Mr. White to Mr. Hay.
Berlin, March 24, 1899.
Sir: During my interview with Minister von Bülow, referred to in my dispatch next preceding, having ended the discussion of the Samoan matter, I gave him, as instructed by you, the main points in your No. 778 of February 28, 1899, first expressing to him the pleasure with which the Department had received advices of the friendly tone of his recent speeches in Parliament.
I brought up first the concession, by the United States to Switzerland under our treaty of 1850, of the benefits accorded to France by the reciprocal convention of May, 1898, and I compared the most-favored-nation clauses in our treaties with Switzerland and Prussia, showing him the radical differences between their stipulations and reading to him portions of your note No. 201 of November 21, 1898, to the Swiss envoy in Washington in confirmation of these statements, and as proof that the concession was made only when it had become evident that the treaty with Switzerland, and the understanding of it as recorded on both sides, plainly demanded such concession.

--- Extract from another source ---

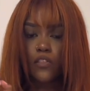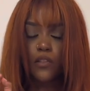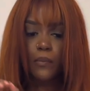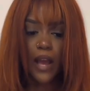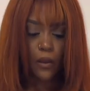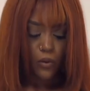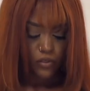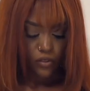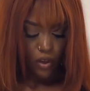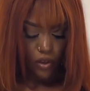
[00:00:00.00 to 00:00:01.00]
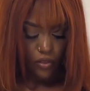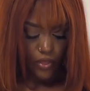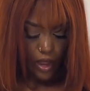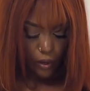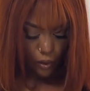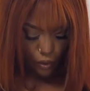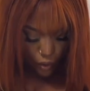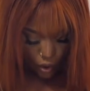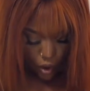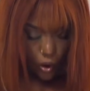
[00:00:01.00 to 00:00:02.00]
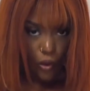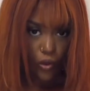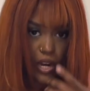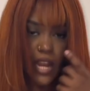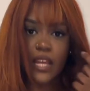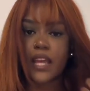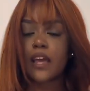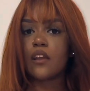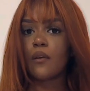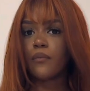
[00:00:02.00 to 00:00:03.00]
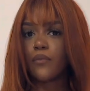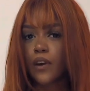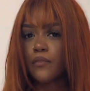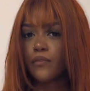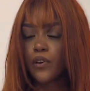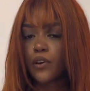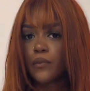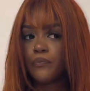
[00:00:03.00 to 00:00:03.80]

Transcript: The black ones aren't that long on, and again, I'm 5 foot,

I also promised to send him an aide memoire on the subject.
He gave close attention to the matter, and then spoke of the desirability of sundry small commercial concessions from the United States to Germany which, though amounting in the aggregate to but a moderate sum, would, he thought, have a most excellent effect both on the Imperial Parliament and on American opinion in general.
I asked him to send me a memorandum regarding these concessions, which he promised to do, and when it shall have arrived I will communicate it to the Department.